[metrics-bugs] #22983 [Metrics/Library]: Add a Descriptor subinterface and implementation for Tor web server logs

Tor Bug Tracker & Wiki blackhole at torproject.org
Wed Oct 18 16:03:16 UTC 2017


#22983: Add a Descriptor subinterface and implementation for Tor web server logs
-----------------------------+-----------------------------------
 Reporter:  iwakeh           |          Owner:  metrics-team
     Type:  enhancement      |         Status:  needs_revision
 Priority:  Medium           |      Milestone:  metrics-lib 2.2.0
Component:  Metrics/Library  |        Version:
 Severity:  Normal           |     Resolution:
 Keywords:  metrics-2017     |  Actual Points:
Parent ID:                   |         Points:
 Reviewer:                   |        Sponsor:
-----------------------------+-----------------------------------

Comment (by karsten):

 Heh, that's indeed a huge comment! And this one is going to be huge, too.
 However, rather than splitting it into multiple smaller comment I'll try
 to keep it as organized as I can by using the output of `git log --reverse
 --pretty=oneline origin/master..iwakeh/task-22983-4` as section headers in
 this ~~little essay~~comment.

 ==== 1232ff767375993f65a4e78d3a9383b23681925b Added a space.

 This was commit c6c805c before your rebase to master.

 In the future, please avoid rebasing the branch under review if you can,
 because it changes all commit IDs and makes it harder to refer to commits
 here. In most cases I'll be able to do the rebase as part of merging to
 master just fine.

 Other than that, the explanation in your previous comment makes sense to
 me and this commit is good to go in.

 ==== 4434316a769ea6403d2872073bc76f10a2822cf2 Added package-info.

 This was commit 3b426bf before your rebase to master.

 We agree on this one plus the fixup commit below, so it's good to go in.

 ==== 04997b1d9b3a73d2724a2e9d39a144895ded460f Add new descriptor type for
 web server access logs.

 This was commit 7822a27 before your rebase to master.

 It's the commit that most of the subsequent fixup and squash commits will
 be squashed into. I'll comment on your feedback under the fixup commits
 below.

 ==== 444b55709bef99b1f63a20e3595c1439aaa68775 Add tests for log descriptor
 functionality.

 This was commit 929e265 before your rebase to master.

 This one still needs review. That review was so far blocking on my
 question regarding validation vs. sanitization. I'll get to this in the
 next round after that question is resolved. So, still '''needs review'''!
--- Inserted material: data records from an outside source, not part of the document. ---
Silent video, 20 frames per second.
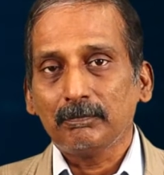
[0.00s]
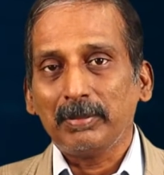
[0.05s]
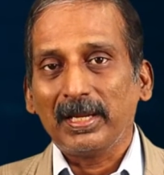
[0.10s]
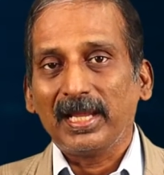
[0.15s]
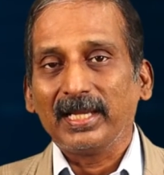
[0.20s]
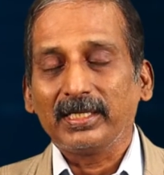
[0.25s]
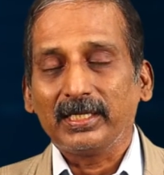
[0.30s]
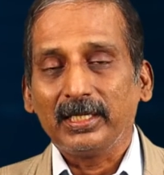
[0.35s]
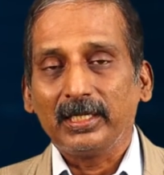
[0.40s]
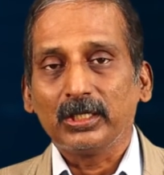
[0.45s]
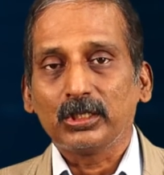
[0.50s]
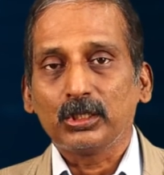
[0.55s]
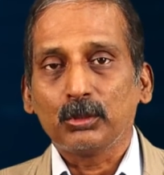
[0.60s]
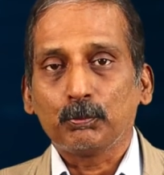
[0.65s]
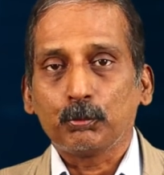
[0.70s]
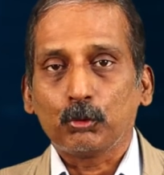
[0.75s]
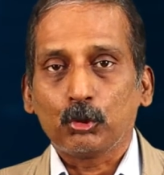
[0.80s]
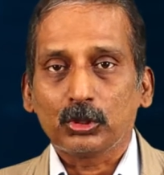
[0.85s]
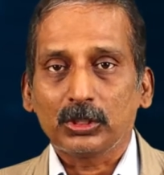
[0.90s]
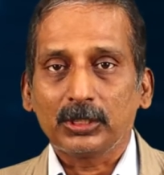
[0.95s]
banking as a
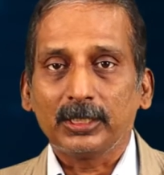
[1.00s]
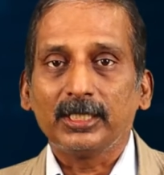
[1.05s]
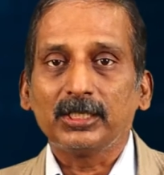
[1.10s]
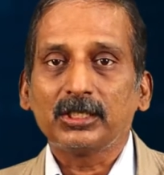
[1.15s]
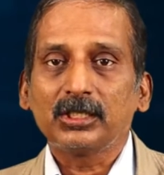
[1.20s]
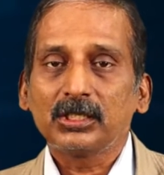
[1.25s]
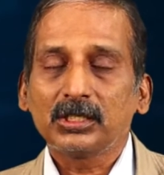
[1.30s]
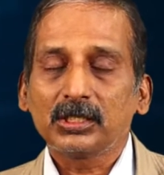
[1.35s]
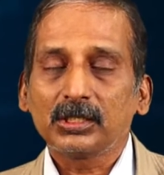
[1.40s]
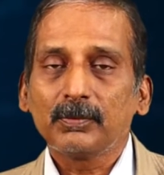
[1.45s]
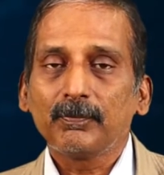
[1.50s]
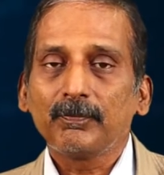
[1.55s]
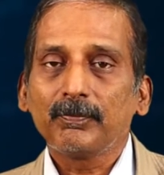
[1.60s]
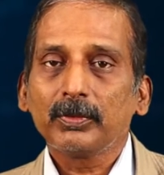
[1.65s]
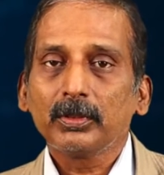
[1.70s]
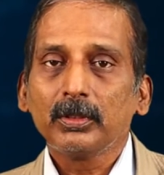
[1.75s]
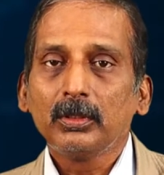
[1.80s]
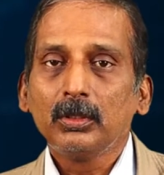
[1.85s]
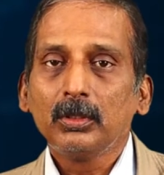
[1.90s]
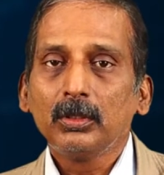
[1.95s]
process.
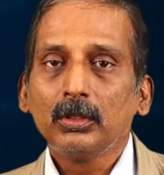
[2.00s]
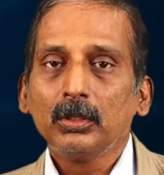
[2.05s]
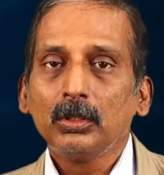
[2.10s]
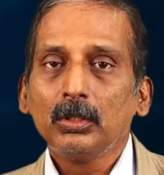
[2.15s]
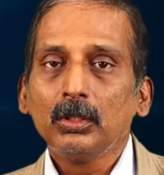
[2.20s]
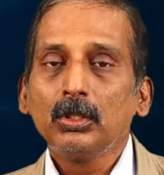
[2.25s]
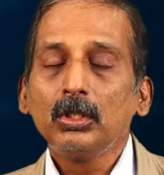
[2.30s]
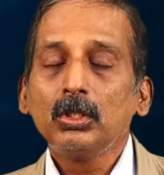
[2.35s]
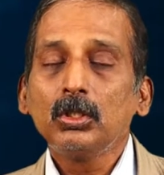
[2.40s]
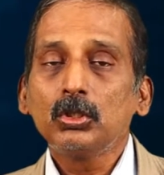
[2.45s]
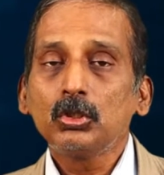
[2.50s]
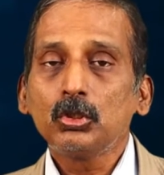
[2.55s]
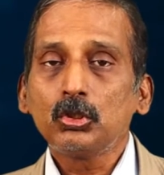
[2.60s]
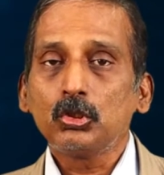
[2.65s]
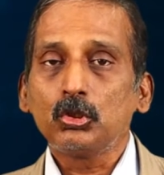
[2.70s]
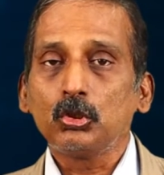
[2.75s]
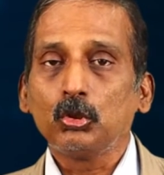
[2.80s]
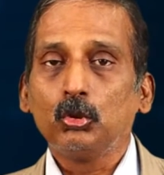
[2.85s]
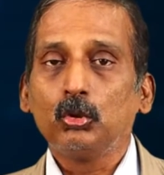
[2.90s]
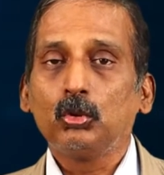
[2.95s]

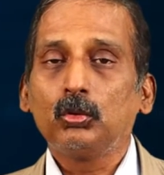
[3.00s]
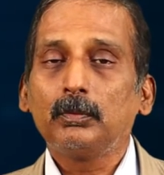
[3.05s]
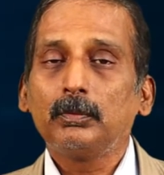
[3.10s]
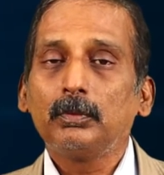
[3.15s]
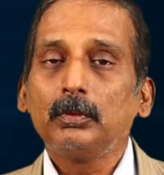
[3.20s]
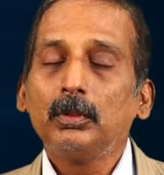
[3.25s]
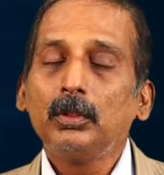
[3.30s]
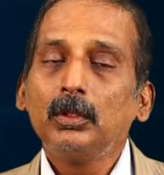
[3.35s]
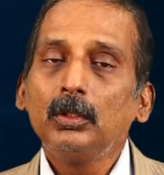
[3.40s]
Two,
 ==== 4b3f27e93761b172dd3ee102f89c66059bd3da7a squash! Added package-info.

 This was commit 1bb7a43 before your rebase to master.

 You say that you agree with these tweaks, so I'll take that as a go.

 ==== be986cc88e66cb1df9772e65421462ca0570e190 fixup! Add new descriptor
 type for web server access logs.

 This was commit e4d6e90 before your rebase to master.

 You say that you're fine with these changes and have more tweaks in your
 branch. I'll assume this one is good to be merged then, and I'll comment
 on your subsequent commits further down below.

 ==== 3de717268c3d27ad096cf669fc73a52f049acb59 fixup! Add new descriptor
 type for web server access logs.

 This was commit 664f540 before your rebase to master.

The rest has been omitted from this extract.